Brief -> All of the data should be restated word for word, with the pictures omitted.

Dataset records ->

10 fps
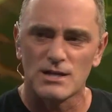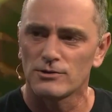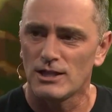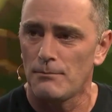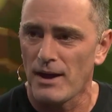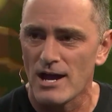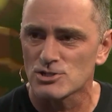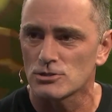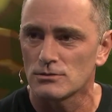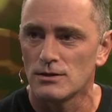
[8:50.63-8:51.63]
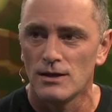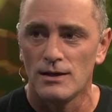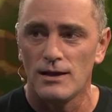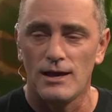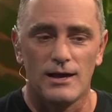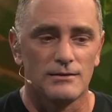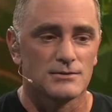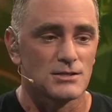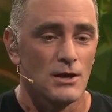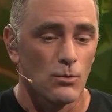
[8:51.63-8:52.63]
down to that passion. And
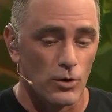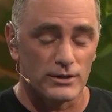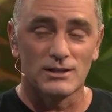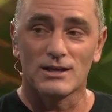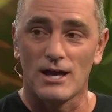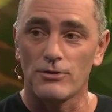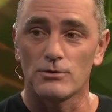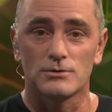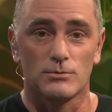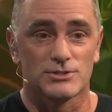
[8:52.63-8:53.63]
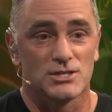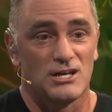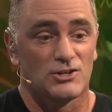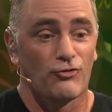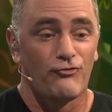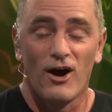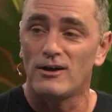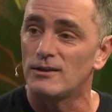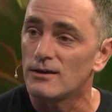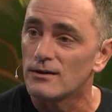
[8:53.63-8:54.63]
working together, let's say it's
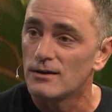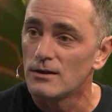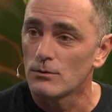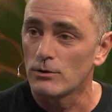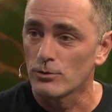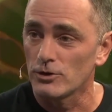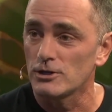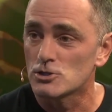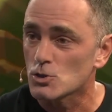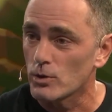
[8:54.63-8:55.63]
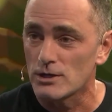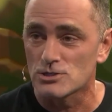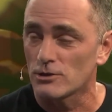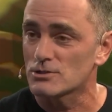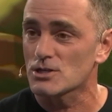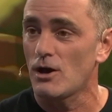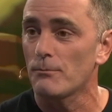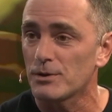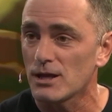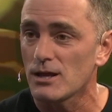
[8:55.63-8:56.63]
fun. We really enjoy each other's
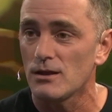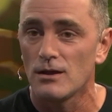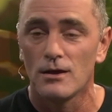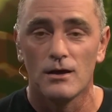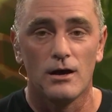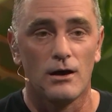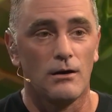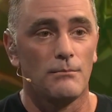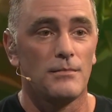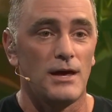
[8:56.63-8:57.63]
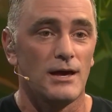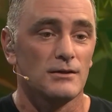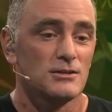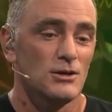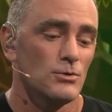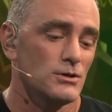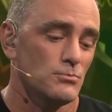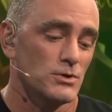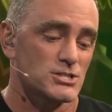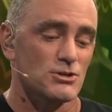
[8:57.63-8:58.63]
company.
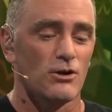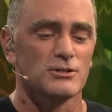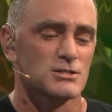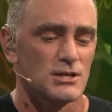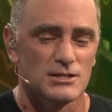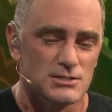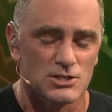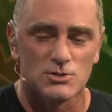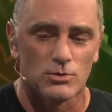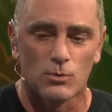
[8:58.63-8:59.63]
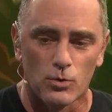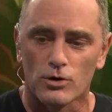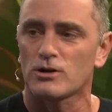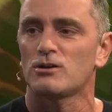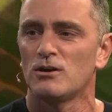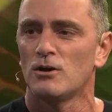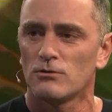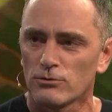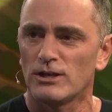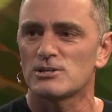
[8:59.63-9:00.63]
And what started as just sort of work
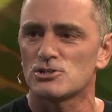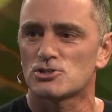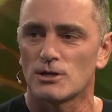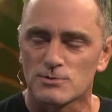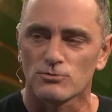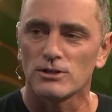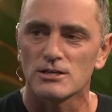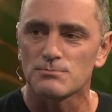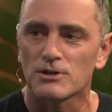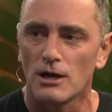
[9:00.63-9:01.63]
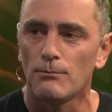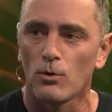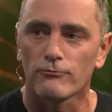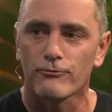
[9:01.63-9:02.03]
relationships really has become more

Output of the task ->
10 fps
[8:50.63-8:51.63]
[8:51.63-8:52.63]
down to that passion. And
[8:52.63-8:53.63]
[8:53.63-8:54.63]
working together, let's say it's
[8:54.63-8:55.63]
[8:55.63-8:56.63]
fun. We really enjoy each other's
[8:56.63-8:57.63]
[8:57.63-8:58.63]
company.
[8:58.63-8:59.63]
[8:59.63-9:00.63]
And what started as just sort of work
[9:00.63-9:01.63]
[9:01.63-9:02.03]
relationships really has become more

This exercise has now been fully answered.